Stored data:
__________________________________________________
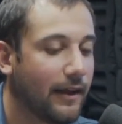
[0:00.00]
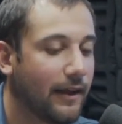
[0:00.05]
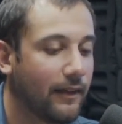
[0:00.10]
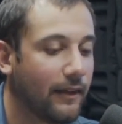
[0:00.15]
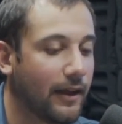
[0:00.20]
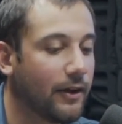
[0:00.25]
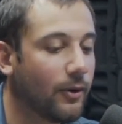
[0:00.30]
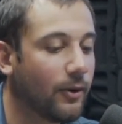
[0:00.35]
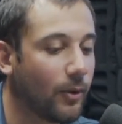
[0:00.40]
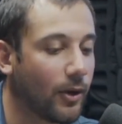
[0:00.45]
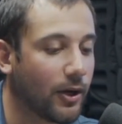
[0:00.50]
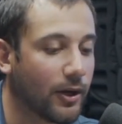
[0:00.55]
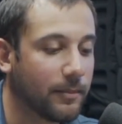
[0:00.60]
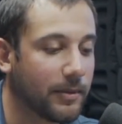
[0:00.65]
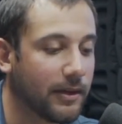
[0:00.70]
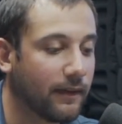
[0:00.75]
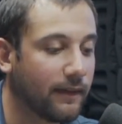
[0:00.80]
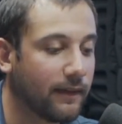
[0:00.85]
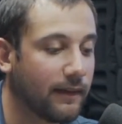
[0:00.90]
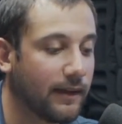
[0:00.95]
They don't want to
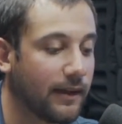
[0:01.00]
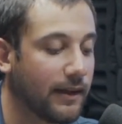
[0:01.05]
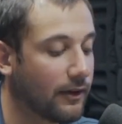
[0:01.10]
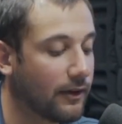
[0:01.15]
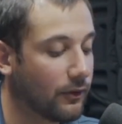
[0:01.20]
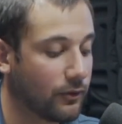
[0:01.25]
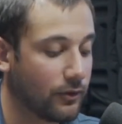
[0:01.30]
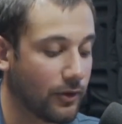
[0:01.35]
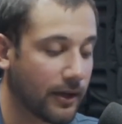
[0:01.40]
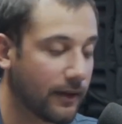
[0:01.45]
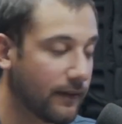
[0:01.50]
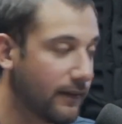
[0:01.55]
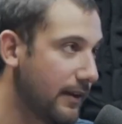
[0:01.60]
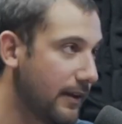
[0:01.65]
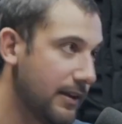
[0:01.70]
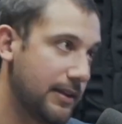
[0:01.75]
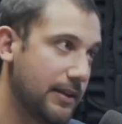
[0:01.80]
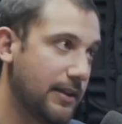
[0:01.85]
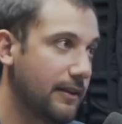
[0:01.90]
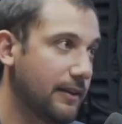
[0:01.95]
be seen as drug
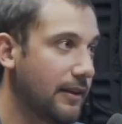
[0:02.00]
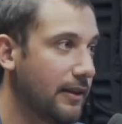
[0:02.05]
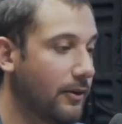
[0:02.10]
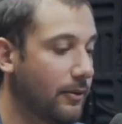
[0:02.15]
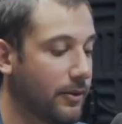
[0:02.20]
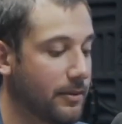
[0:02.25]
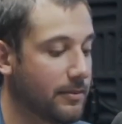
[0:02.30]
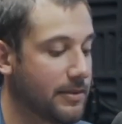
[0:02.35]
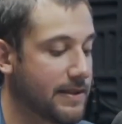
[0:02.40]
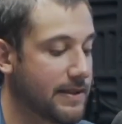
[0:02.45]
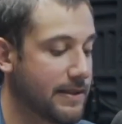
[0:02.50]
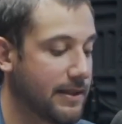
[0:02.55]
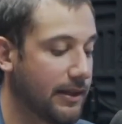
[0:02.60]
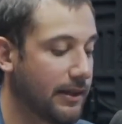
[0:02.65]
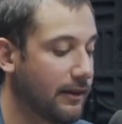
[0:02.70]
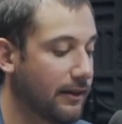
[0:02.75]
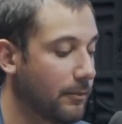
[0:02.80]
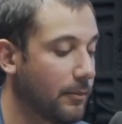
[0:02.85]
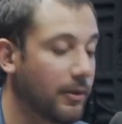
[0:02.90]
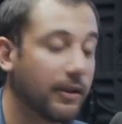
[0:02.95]
seeking. They don't want to be
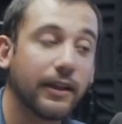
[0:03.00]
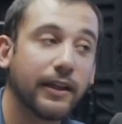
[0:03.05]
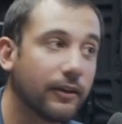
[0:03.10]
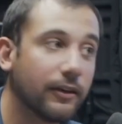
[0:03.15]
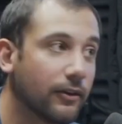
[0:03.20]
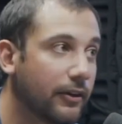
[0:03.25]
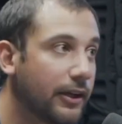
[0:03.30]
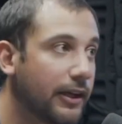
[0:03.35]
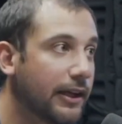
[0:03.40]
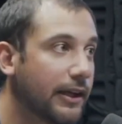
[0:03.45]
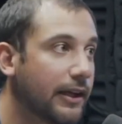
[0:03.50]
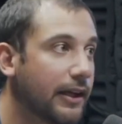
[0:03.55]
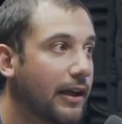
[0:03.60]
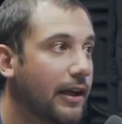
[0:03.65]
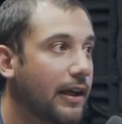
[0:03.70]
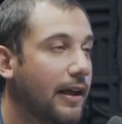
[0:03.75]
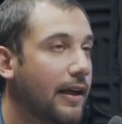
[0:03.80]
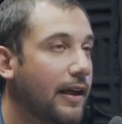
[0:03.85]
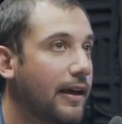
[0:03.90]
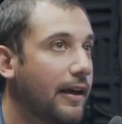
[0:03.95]
seen as malingering.
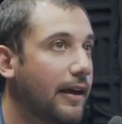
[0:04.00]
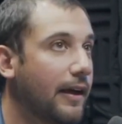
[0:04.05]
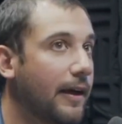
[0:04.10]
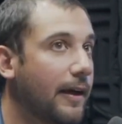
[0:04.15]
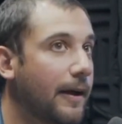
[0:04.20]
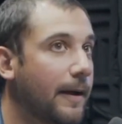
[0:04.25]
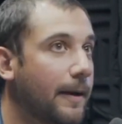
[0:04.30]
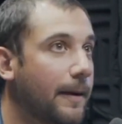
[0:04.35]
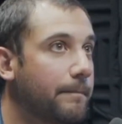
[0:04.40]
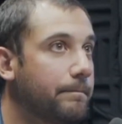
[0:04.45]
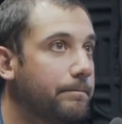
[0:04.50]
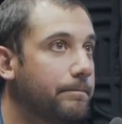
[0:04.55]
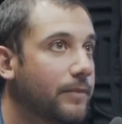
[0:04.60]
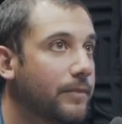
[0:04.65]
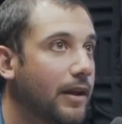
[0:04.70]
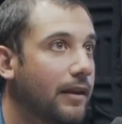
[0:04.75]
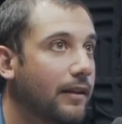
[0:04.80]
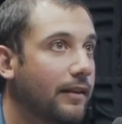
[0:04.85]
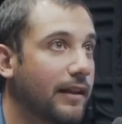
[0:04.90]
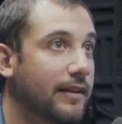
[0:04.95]

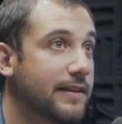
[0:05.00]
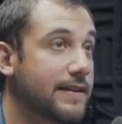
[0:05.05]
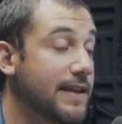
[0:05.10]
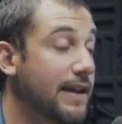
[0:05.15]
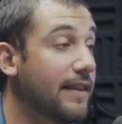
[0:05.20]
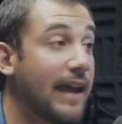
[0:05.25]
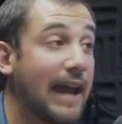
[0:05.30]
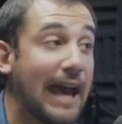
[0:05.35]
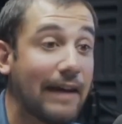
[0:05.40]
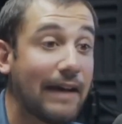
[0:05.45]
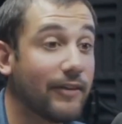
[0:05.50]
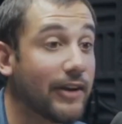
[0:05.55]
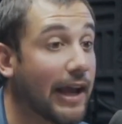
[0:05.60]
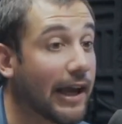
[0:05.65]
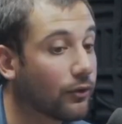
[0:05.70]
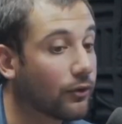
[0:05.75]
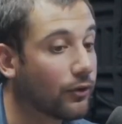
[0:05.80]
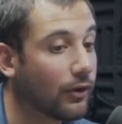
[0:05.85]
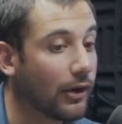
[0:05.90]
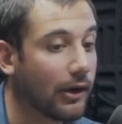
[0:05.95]
Let's say they have an
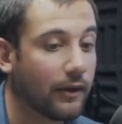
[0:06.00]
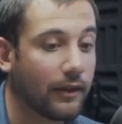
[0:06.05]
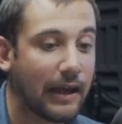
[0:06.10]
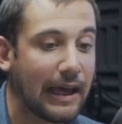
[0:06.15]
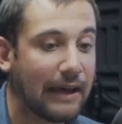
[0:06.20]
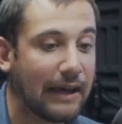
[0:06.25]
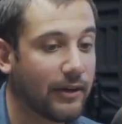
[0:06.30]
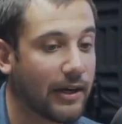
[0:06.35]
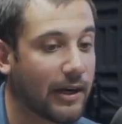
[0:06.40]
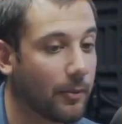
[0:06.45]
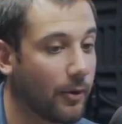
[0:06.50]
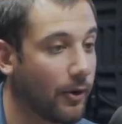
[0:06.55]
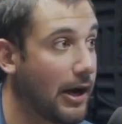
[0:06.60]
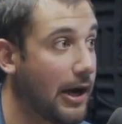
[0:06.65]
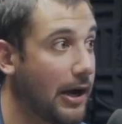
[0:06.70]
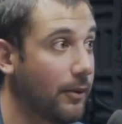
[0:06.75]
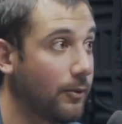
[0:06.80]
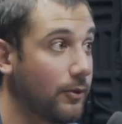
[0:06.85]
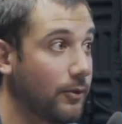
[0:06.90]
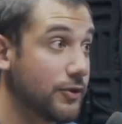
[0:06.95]
x-ray or they have an
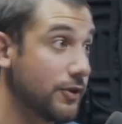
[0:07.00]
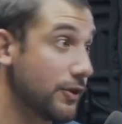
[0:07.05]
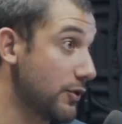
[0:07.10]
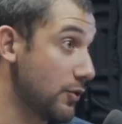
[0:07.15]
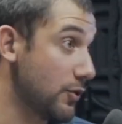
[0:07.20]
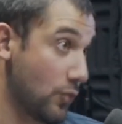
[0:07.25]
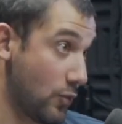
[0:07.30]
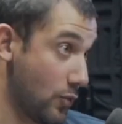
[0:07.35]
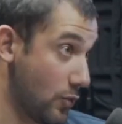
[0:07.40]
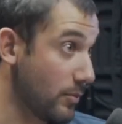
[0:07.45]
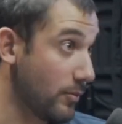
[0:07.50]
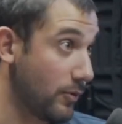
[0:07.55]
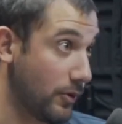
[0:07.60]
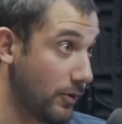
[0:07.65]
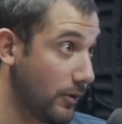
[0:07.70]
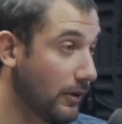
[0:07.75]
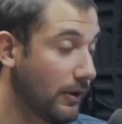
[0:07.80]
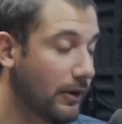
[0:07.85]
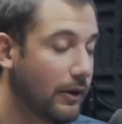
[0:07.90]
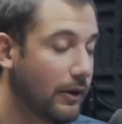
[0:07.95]
MRI, which looks
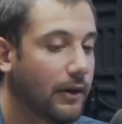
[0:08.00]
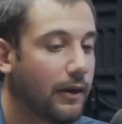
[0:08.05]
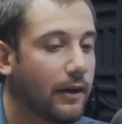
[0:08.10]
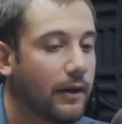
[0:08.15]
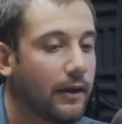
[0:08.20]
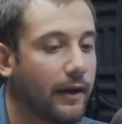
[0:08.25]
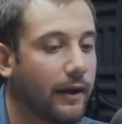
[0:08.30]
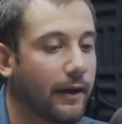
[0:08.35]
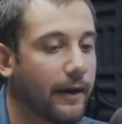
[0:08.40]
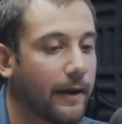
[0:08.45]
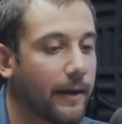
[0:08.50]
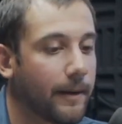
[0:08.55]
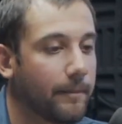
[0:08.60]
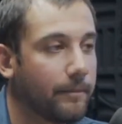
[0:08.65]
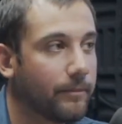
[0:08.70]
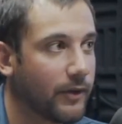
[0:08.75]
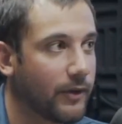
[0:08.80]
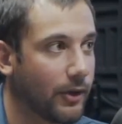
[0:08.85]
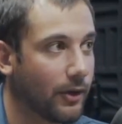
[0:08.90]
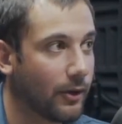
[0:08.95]
normal,
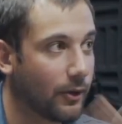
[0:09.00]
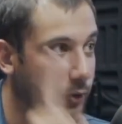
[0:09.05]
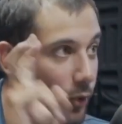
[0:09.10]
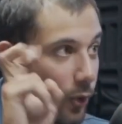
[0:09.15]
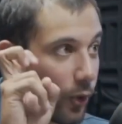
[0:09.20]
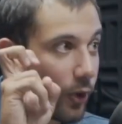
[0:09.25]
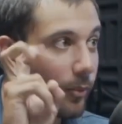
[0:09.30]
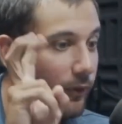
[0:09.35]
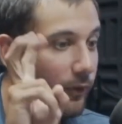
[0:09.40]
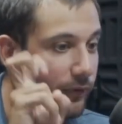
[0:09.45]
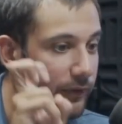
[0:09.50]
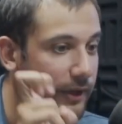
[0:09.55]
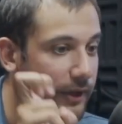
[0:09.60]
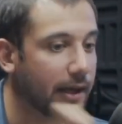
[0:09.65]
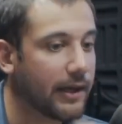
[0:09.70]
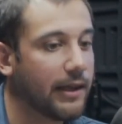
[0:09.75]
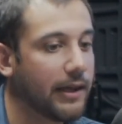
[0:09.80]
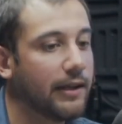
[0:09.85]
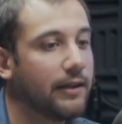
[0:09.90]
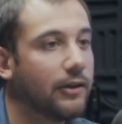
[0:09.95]
normal
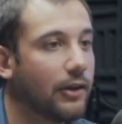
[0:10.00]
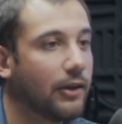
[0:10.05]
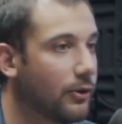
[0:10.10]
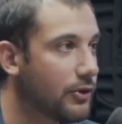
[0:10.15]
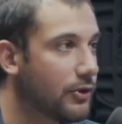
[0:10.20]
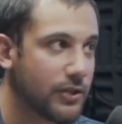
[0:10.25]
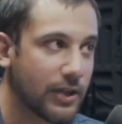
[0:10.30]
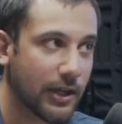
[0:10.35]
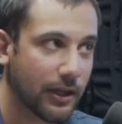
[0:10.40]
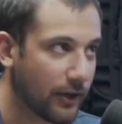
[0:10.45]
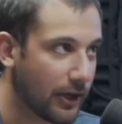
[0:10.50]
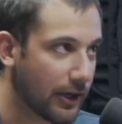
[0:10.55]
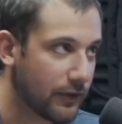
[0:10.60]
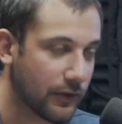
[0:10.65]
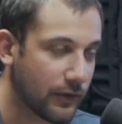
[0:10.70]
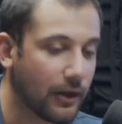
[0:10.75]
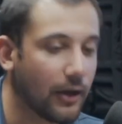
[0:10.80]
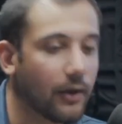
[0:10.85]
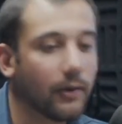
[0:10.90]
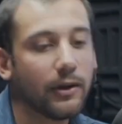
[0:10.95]
study, no
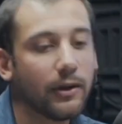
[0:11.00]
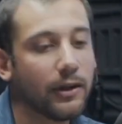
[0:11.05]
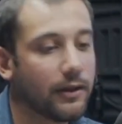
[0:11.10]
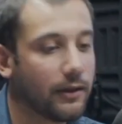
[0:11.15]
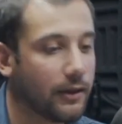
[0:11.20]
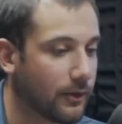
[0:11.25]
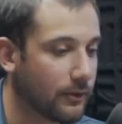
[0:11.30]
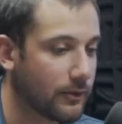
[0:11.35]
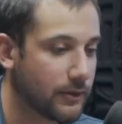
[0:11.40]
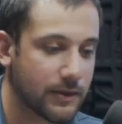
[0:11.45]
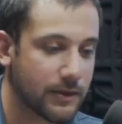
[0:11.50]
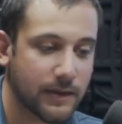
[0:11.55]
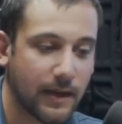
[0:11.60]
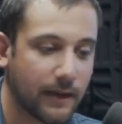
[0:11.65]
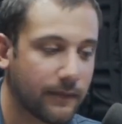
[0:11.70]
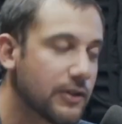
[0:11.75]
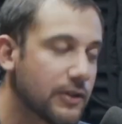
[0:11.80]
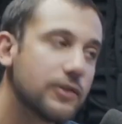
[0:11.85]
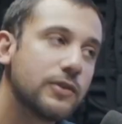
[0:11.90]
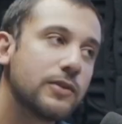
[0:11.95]
degeneration noted, no
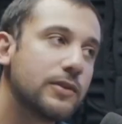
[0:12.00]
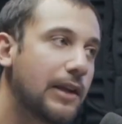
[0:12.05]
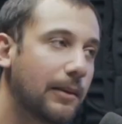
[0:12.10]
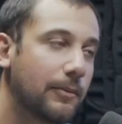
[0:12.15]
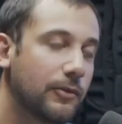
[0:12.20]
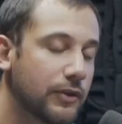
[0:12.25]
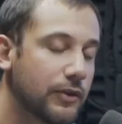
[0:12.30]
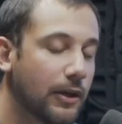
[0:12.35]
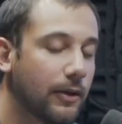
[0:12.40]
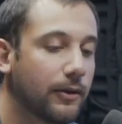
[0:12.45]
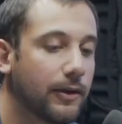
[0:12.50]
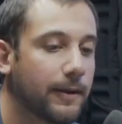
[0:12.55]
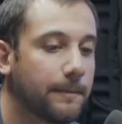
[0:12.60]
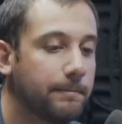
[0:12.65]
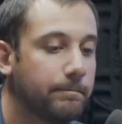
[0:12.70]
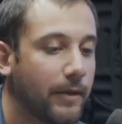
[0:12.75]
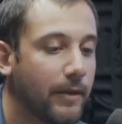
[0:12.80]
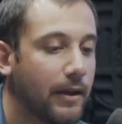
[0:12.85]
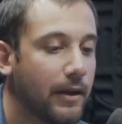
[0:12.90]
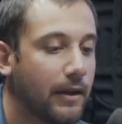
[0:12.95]
soft tissue damage noted.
__________________________________________________
[AIM OF THE EXERCISE]: Leave images out of the retyped records; keep all else exact.

[OUTPUT OF THE TASK]:
[0:00.00]
[0:00.05]
[0:00.10]
[0:00.15]
[0:00.20]
[0:00.25]
[0:00.30]
[0:00.35]
[0:00.40]
[0:00.45]
[0:00.50]
[0:00.55]
[0:00.60]
[0:00.65]
[0:00.70]
[0:00.75]
[0:00.80]
[0:00.85]
[0:00.90]
[0:00.95]
They don't want to
[0:01.00]
[0:01.05]
[0:01.10]
[0:01.15]
[0:01.20]
[0:01.25]
[0:01.30]
[0:01.35]
[0:01.40]
[0:01.45]
[0:01.50]
[0:01.55]
[0:01.60]
[0:01.65]
[0:01.70]
[0:01.75]
[0:01.80]
[0:01.85]
[0:01.90]
[0:01.95]
be seen as drug
[0:02.00]
[0:02.05]
[0:02.10]
[0:02.15]
[0:02.20]
[0:02.25]
[0:02.30]
[0:02.35]
[0:02.40]
[0:02.45]
[0:02.50]
[0:02.55]
[0:02.60]
[0:02.65]
[0:02.70]
[0:02.75]
[0:02.80]
[0:02.85]
[0:02.90]
[0:02.95]
seeking. They don't want to be
[0:03.00]
[0:03.05]
[0:03.10]
[0:03.15]
[0:03.20]
[0:03.25]
[0:03.30]
[0:03.35]
[0:03.40]
[0:03.45]
[0:03.50]
[0:03.55]
[0:03.60]
[0:03.65]
[0:03.70]
[0:03.75]
[0:03.80]
[0:03.85]
[0:03.90]
[0:03.95]
seen as malingering.
[0:04.00]
[0:04.05]
[0:04.10]
[0:04.15]
[0:04.20]
[0:04.25]
[0:04.30]
[0:04.35]
[0:04.40]
[0:04.45]
[0:04.50]
[0:04.55]
[0:04.60]
[0:04.65]
[0:04.70]
[0:04.75]
[0:04.80]
[0:04.85]
[0:04.90]
[0:04.95]

[0:05.00]
[0:05.05]
[0:05.10]
[0:05.15]
[0:05.20]
[0:05.25]
[0:05.30]
[0:05.35]
[0:05.40]
[0:05.45]
[0:05.50]
[0:05.55]
[0:05.60]
[0:05.65]
[0:05.70]
[0:05.75]
[0:05.80]
[0:05.85]
[0:05.90]
[0:05.95]
Let's say they have an
[0:06.00]
[0:06.05]
[0:06.10]
[0:06.15]
[0:06.20]
[0:06.25]
[0:06.30]
[0:06.35]
[0:06.40]
[0:06.45]
[0:06.50]
[0:06.55]
[0:06.60]
[0:06.65]
[0:06.70]
[0:06.75]
[0:06.80]
[0:06.85]
[0:06.90]
[0:06.95]
x-ray or they have an
[0:07.00]
[0:07.05]
[0:07.10]
[0:07.15]
[0:07.20]
[0:07.25]
[0:07.30]
[0:07.35]
[0:07.40]
[0:07.45]
[0:07.50]
[0:07.55]
[0:07.60]
[0:07.65]
[0:07.70]
[0:07.75]
[0:07.80]
[0:07.85]
[0:07.90]
[0:07.95]
MRI, which looks
[0:08.00]
[0:08.05]
[0:08.10]
[0:08.15]
[0:08.20]
[0:08.25]
[0:08.30]
[0:08.35]
[0:08.40]
[0:08.45]
[0:08.50]
[0:08.55]
[0:08.60]
[0:08.65]
[0:08.70]
[0:08.75]
[0:08.80]
[0:08.85]
[0:08.90]
[0:08.95]
normal,
[0:09.00]
[0:09.05]
[0:09.10]
[0:09.15]
[0:09.20]
[0:09.25]
[0:09.30]
[0:09.35]
[0:09.40]
[0:09.45]
[0:09.50]
[0:09.55]
[0:09.60]
[0:09.65]
[0:09.70]
[0:09.75]
[0:09.80]
[0:09.85]
[0:09.90]
[0:09.95]
normal
[0:10.00]
[0:10.05]
[0:10.10]
[0:10.15]
[0:10.20]
[0:10.25]
[0:10.30]
[0:10.35]
[0:10.40]
[0:10.45]
[0:10.50]
[0:10.55]
[0:10.60]
[0:10.65]
[0:10.70]
[0:10.75]
[0:10.80]
[0:10.85]
[0:10.90]
[0:10.95]
study, no
[0:11.00]
[0:11.05]
[0:11.10]
[0:11.15]
[0:11.20]
[0:11.25]
[0:11.30]
[0:11.35]
[0:11.40]
[0:11.45]
[0:11.50]
[0:11.55]
[0:11.60]
[0:11.65]
[0:11.70]
[0:11.75]
[0:11.80]
[0:11.85]
[0:11.90]
[0:11.95]
degeneration noted, no
[0:12.00]
[0:12.05]
[0:12.10]
[0:12.15]
[0:12.20]
[0:12.25]
[0:12.30]
[0:12.35]
[0:12.40]
[0:12.45]
[0:12.50]
[0:12.55]
[0:12.60]
[0:12.65]
[0:12.70]
[0:12.75]
[0:12.80]
[0:12.85]
[0:12.90]
[0:12.95]
soft tissue damage noted.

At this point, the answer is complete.